ABOUT THIS TASK
All pictures are to be dropped, and everything else in the data duplicated exactly.

DATA FOR THIS TASK
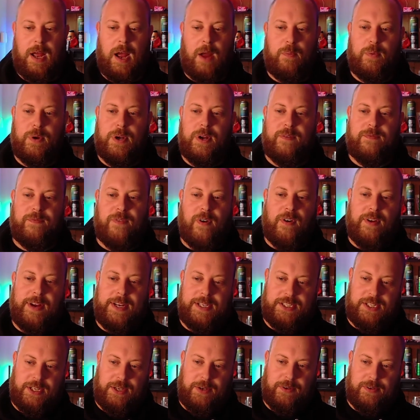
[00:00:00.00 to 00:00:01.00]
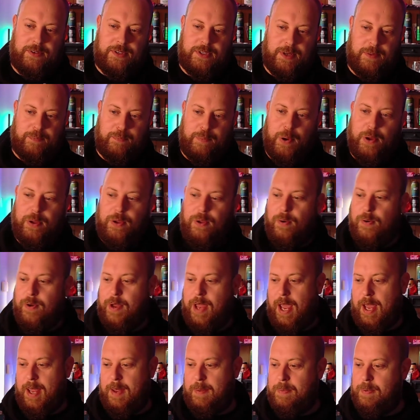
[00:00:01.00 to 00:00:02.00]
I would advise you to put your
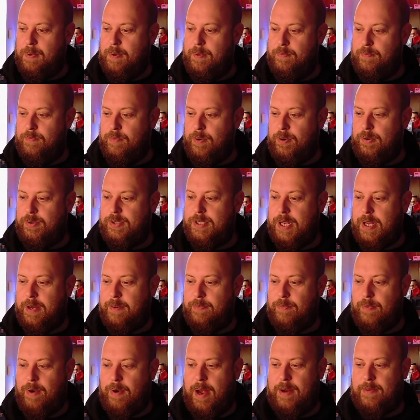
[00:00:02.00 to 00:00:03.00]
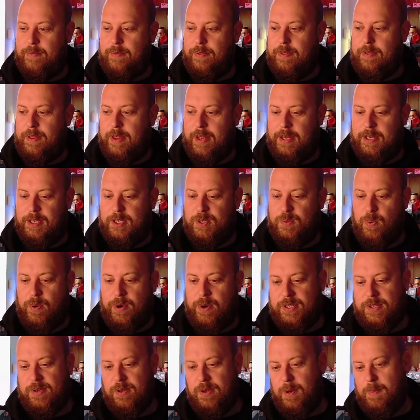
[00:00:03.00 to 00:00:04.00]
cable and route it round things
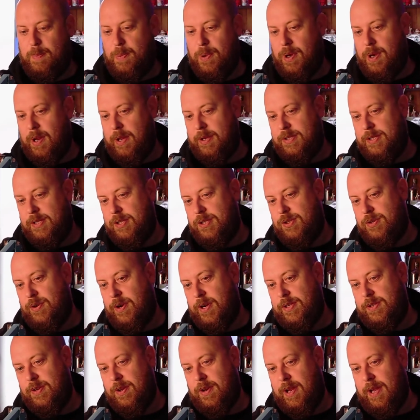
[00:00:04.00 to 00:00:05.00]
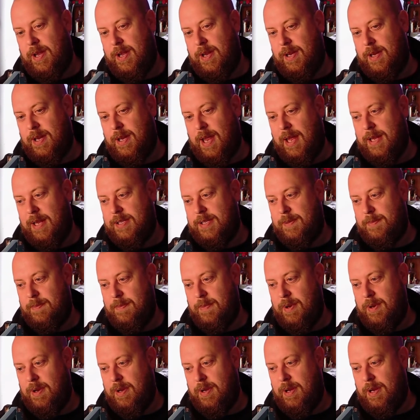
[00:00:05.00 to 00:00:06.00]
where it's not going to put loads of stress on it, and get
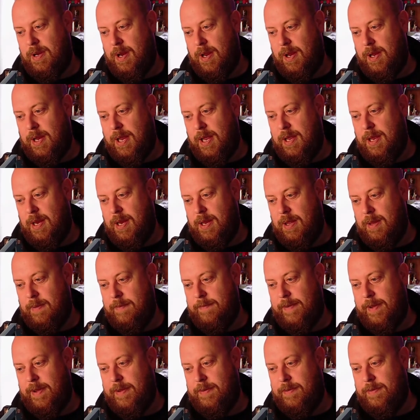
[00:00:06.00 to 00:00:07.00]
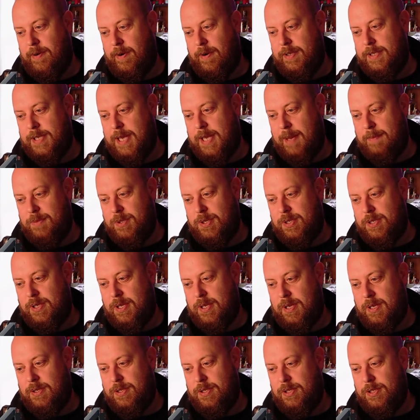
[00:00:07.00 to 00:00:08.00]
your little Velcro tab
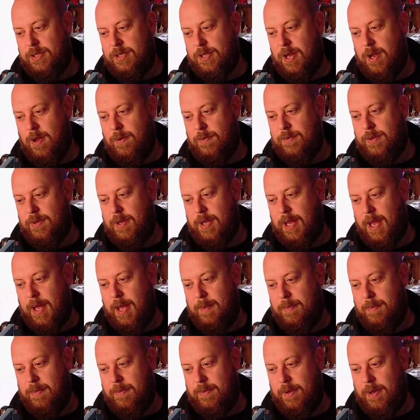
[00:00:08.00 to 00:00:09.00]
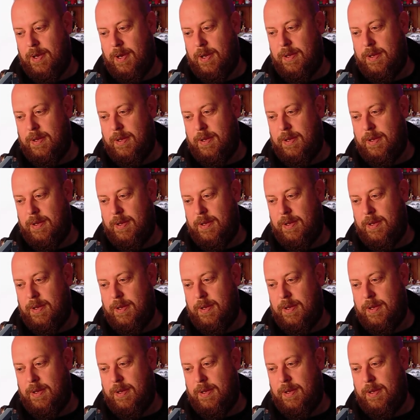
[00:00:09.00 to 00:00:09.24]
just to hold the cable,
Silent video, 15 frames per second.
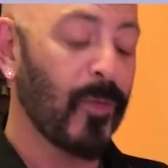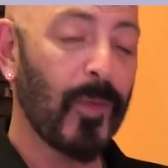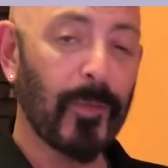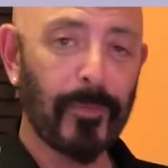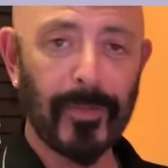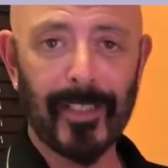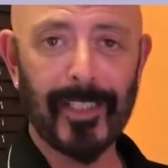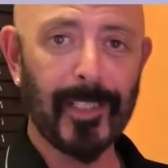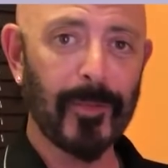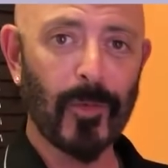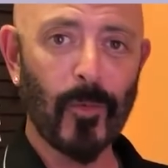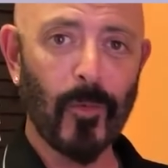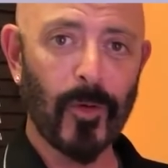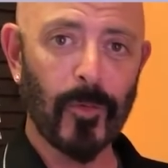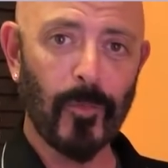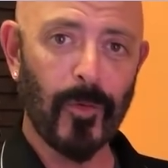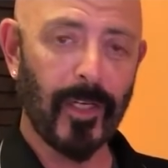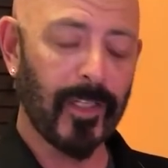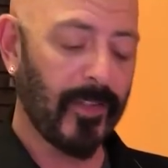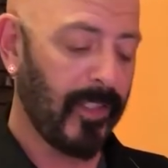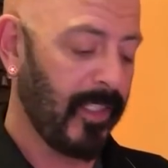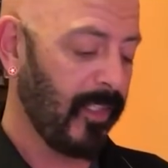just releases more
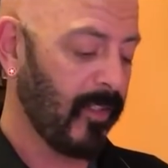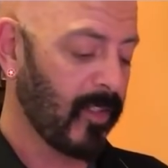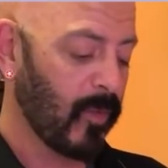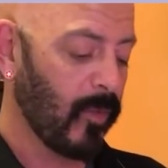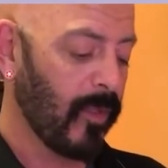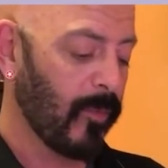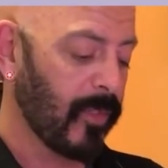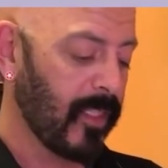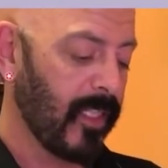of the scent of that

RESPONSE
[00:00:00.00 to 00:00:01.00]
[00:00:01.00 to 00:00:02.00]
I would advise you to put your
[00:00:02.00 to 00:00:03.00]
[00:00:03.00 to 00:00:04.00]
cable and route it round things
[00:00:04.00 to 00:00:05.00]
[00:00:05.00 to 00:00:06.00]
where it's not going to put loads of stress on it, and get
[00:00:06.00 to 00:00:07.00]
[00:00:07.00 to 00:00:08.00]
your little Velcro tab
[00:00:08.00 to 00:00:09.00]
[00:00:09.00 to 00:00:09.24]
just to hold the cable,
Silent video, 15 frames per second.
just releases more
of the scent of that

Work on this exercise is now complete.